I like the balance sheet here—less leverage than peers.

- Mary Hernandez on November 19, 2025 8:33 pm
  
  Good point. Watching costs and grades closely.
  
- Emma A. Johnson on November 19, 2025 9:06 pm
  
  Good point. Watching costs and grades closely.
  
William Johnson on November 19, 2025 8:16 pm

Production mix shifting toward News might help margins if metals stay firm.

- Ava Moore on November 19, 2025 8:38 pm
  
  Good point. Watching costs and grades closely.
  
Mary Davis on November 19, 2025 8:17 pm

Production mix shifting toward News might help margins if metals stay firm.

Michael Jackson on November 19, 2025 8:18 pm

I like the balance sheet here—less leverage than peers.

Patricia Taylor on November 19, 2025 8:19 pm

If AISC keeps dropping, this becomes investable for me.

- Linda Garcia on November 19, 2025 8:41 pm
  
  Good point. Watching costs and grades closely.
  
Emma Davis on November 19, 2025 8:22 pm

Exploration results look promising, but permitting will be the key risk.

James Y. Johnson on November 19, 2025 8:22 pm

Production mix shifting toward News might help margins if metals stay firm.

- Mary Lee on November 19, 2025 8:39 pm
  
  Good point. Watching costs and grades closely.
  
Liam B. Rodriguez on November 19, 2025 8:24 pm

Nice to see insider buying—usually a good signal in this space.

- James A. Thomas on November 19, 2025 8:56 pm
  
  Good point. Watching costs and grades closely.
  
Amelia Brown on November 19, 2025 8:24 pm

Interesting update on AI Spreading Misinformation Through Websites at Alarming Rate. Curious how the grades will trend next quarter.

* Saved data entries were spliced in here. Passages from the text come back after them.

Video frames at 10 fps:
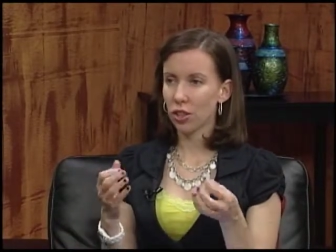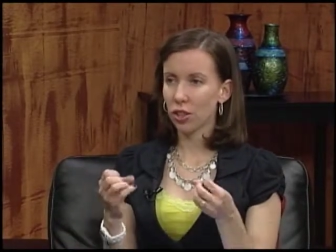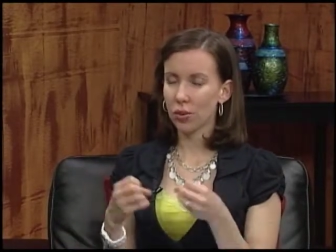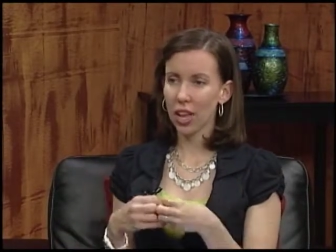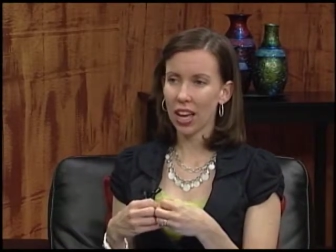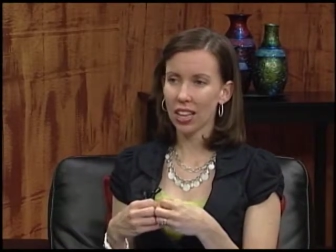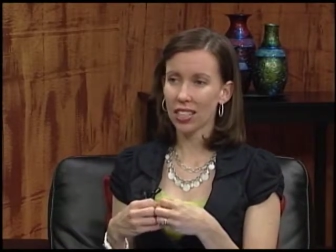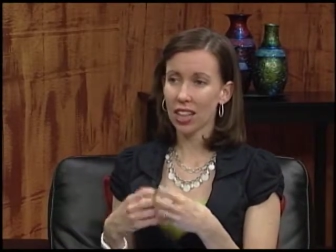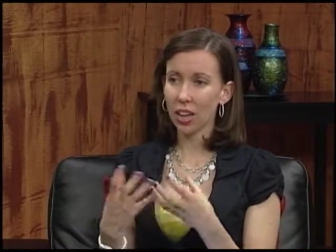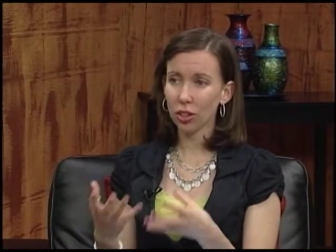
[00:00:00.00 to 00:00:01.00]
do they
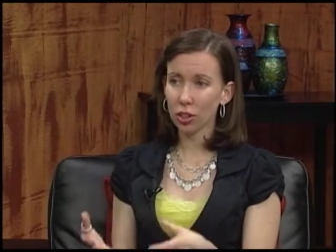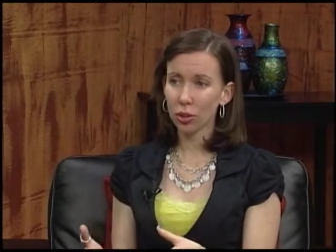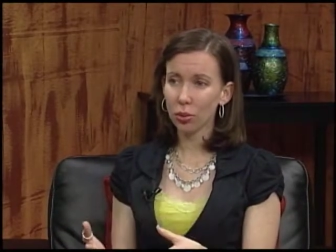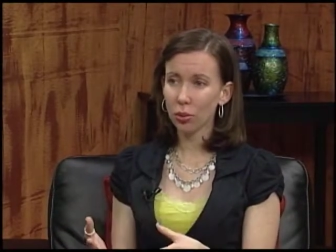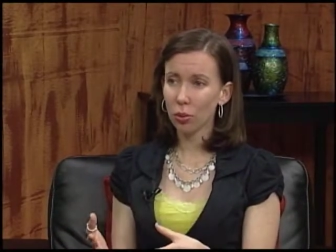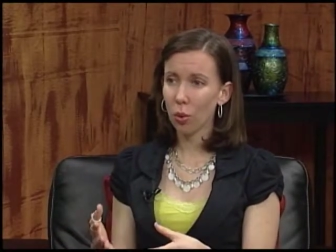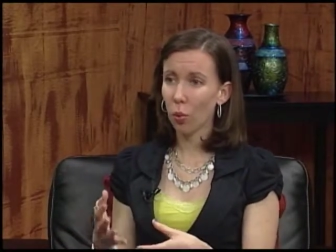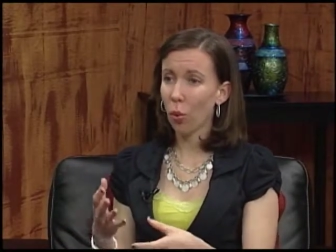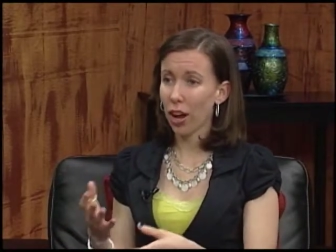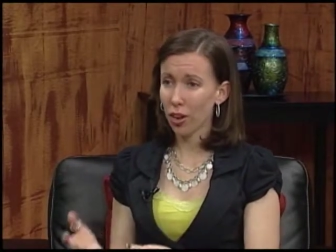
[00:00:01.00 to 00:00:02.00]
tell you
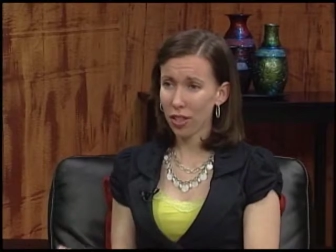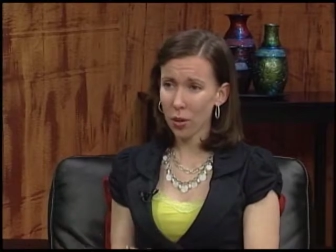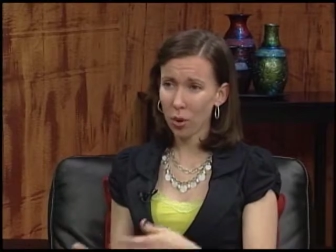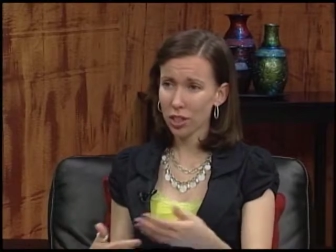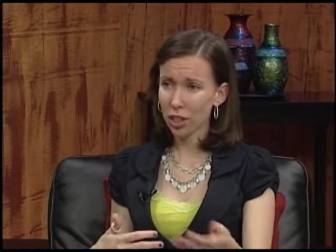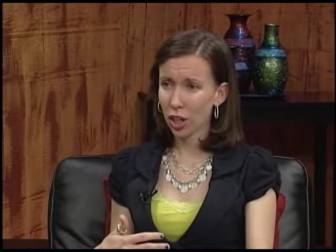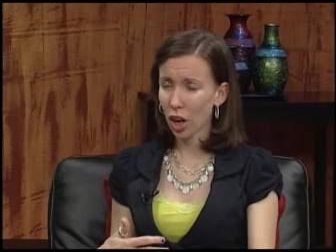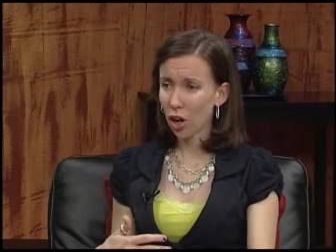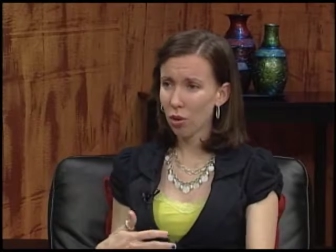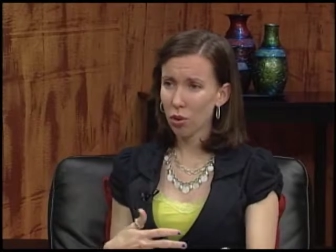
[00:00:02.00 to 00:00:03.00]
where they want to
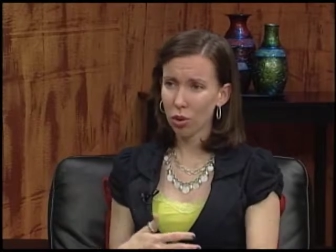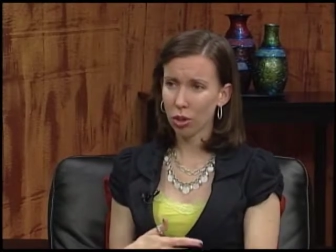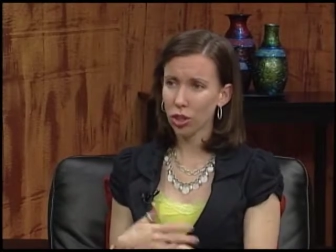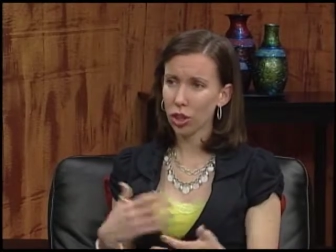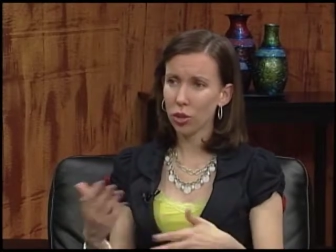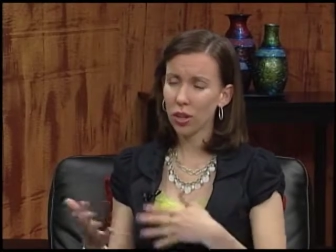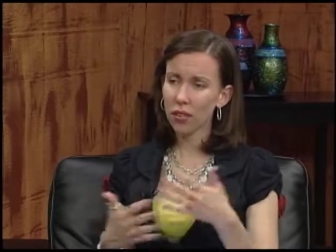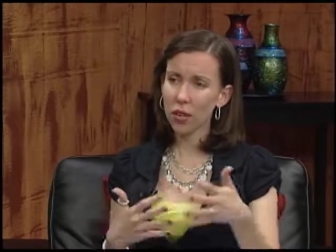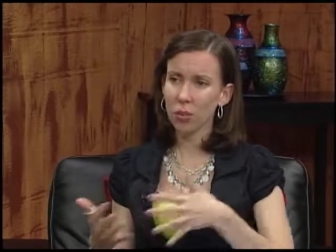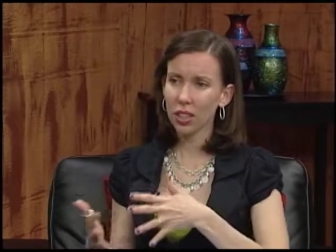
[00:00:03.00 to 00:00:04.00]
go, or do you
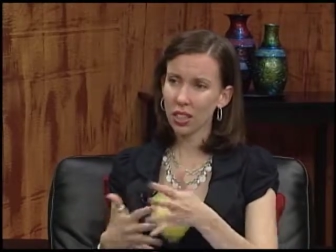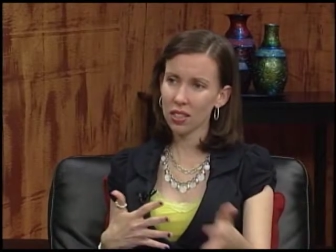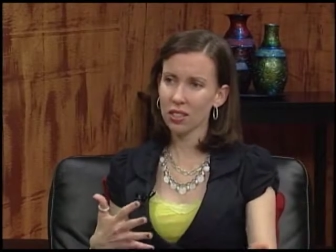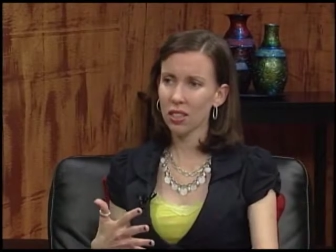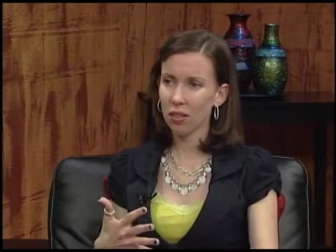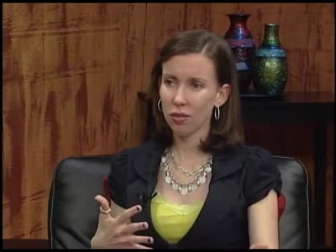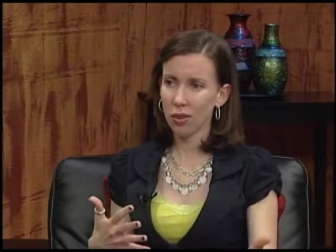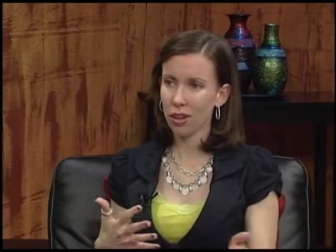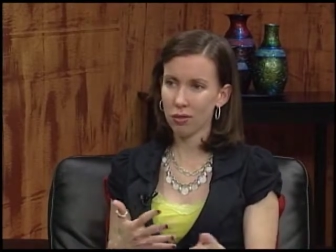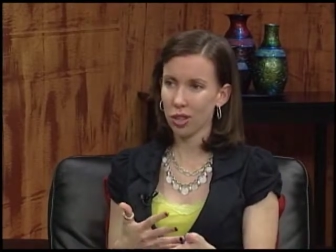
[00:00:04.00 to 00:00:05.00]
give them a list
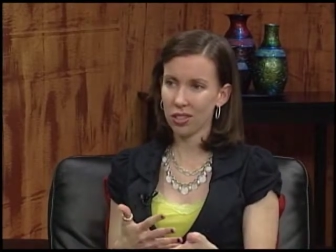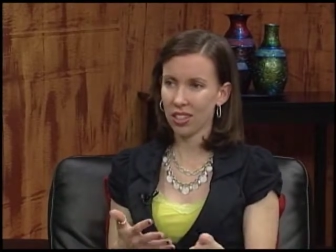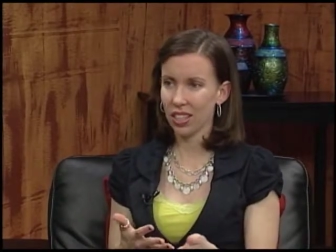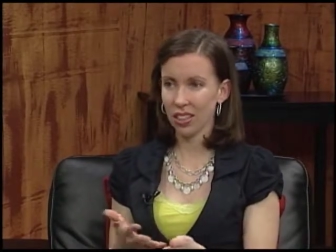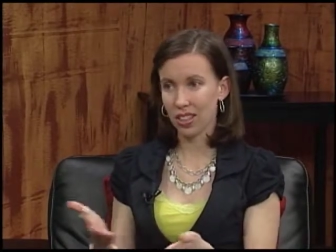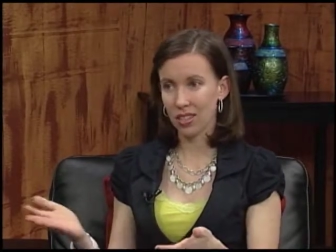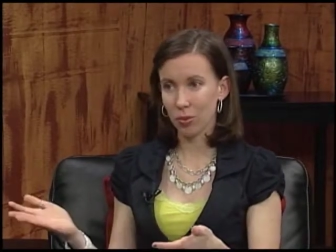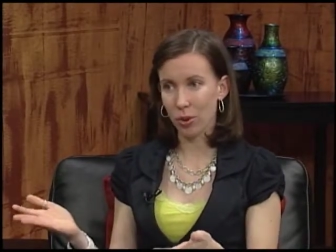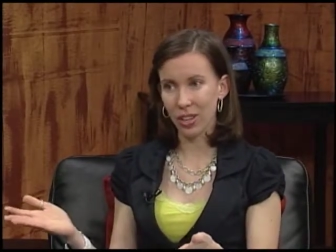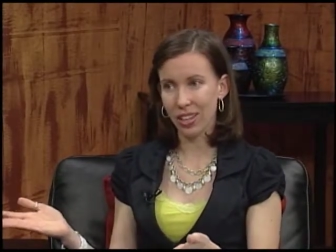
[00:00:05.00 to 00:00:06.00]
of, of just
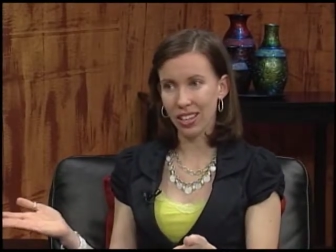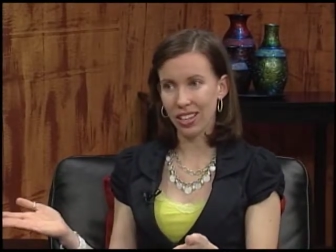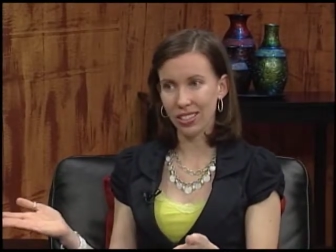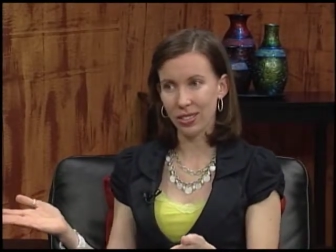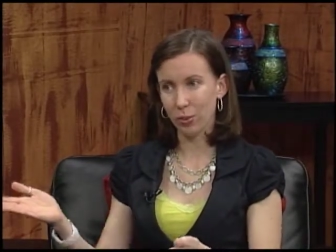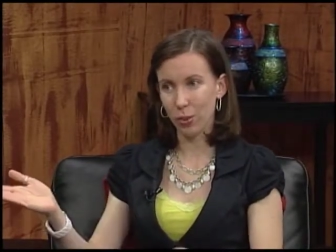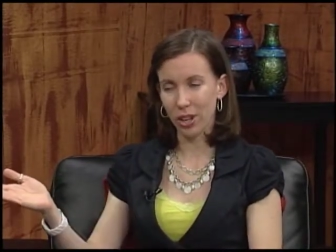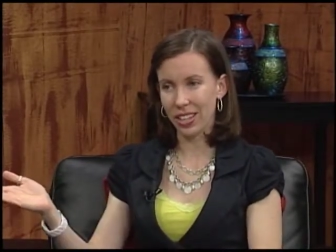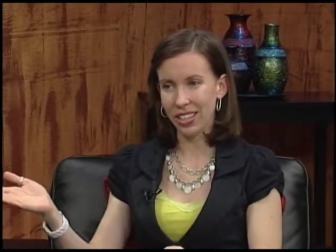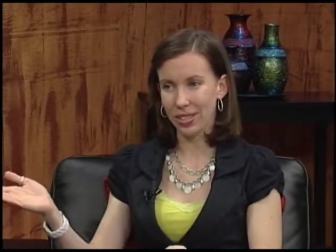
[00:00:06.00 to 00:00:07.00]
this one is
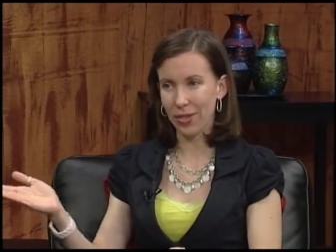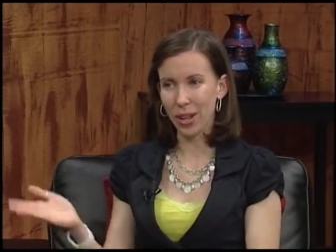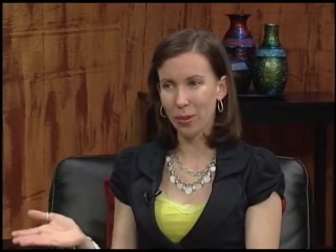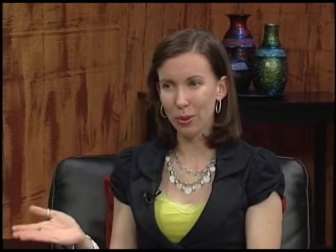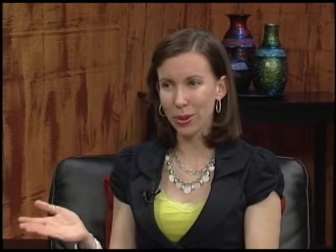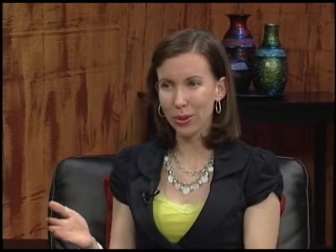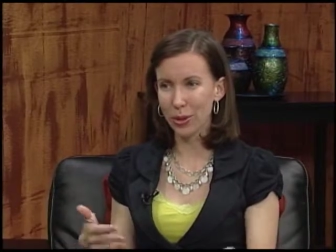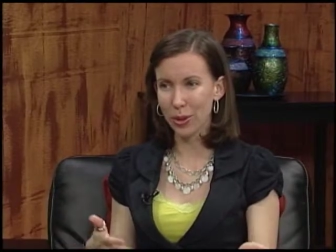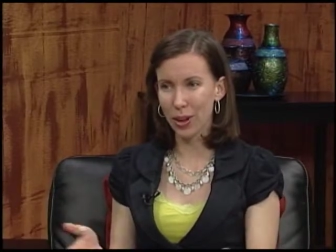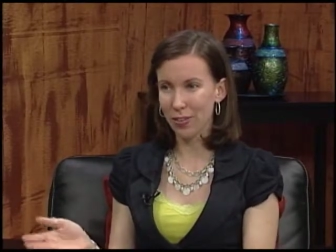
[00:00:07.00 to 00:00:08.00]
what is available,
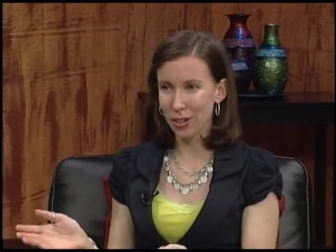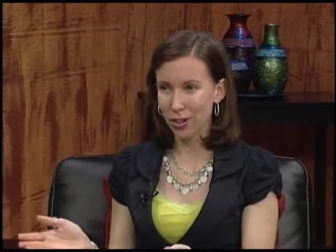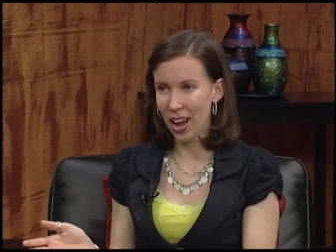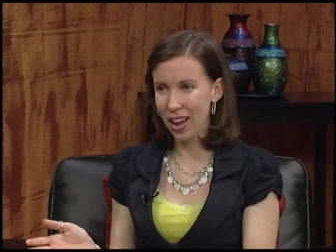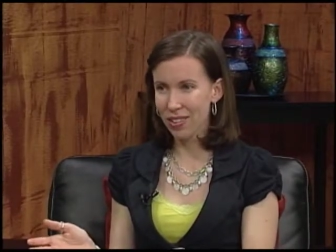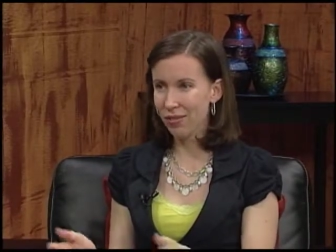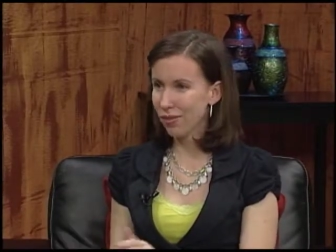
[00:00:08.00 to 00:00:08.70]
so you have to drive,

- Mary Miller on November 19, 2025 9:05 pm
  
  Good point. Watching costs and grades closely.
  
- Emma Martinez on November 19, 2025 9:12 pm
  
  Good point. Watching costs and grades closely.
  
John White on November 19, 2025 8:25 pm

Silver leverage is strong here; beta cuts both ways though.

- William Moore on November 19, 2025 8:37 pm
  
  Good point. Watching costs and grades closely.
  
Michael Lopez on November 19, 2025 8:26 pm

Uranium names keep pushing higher—supply still tight into 2026.

- Patricia Thomas on November 19, 2025 9:06 pm
  
  Good point. Watching costs and grades closely.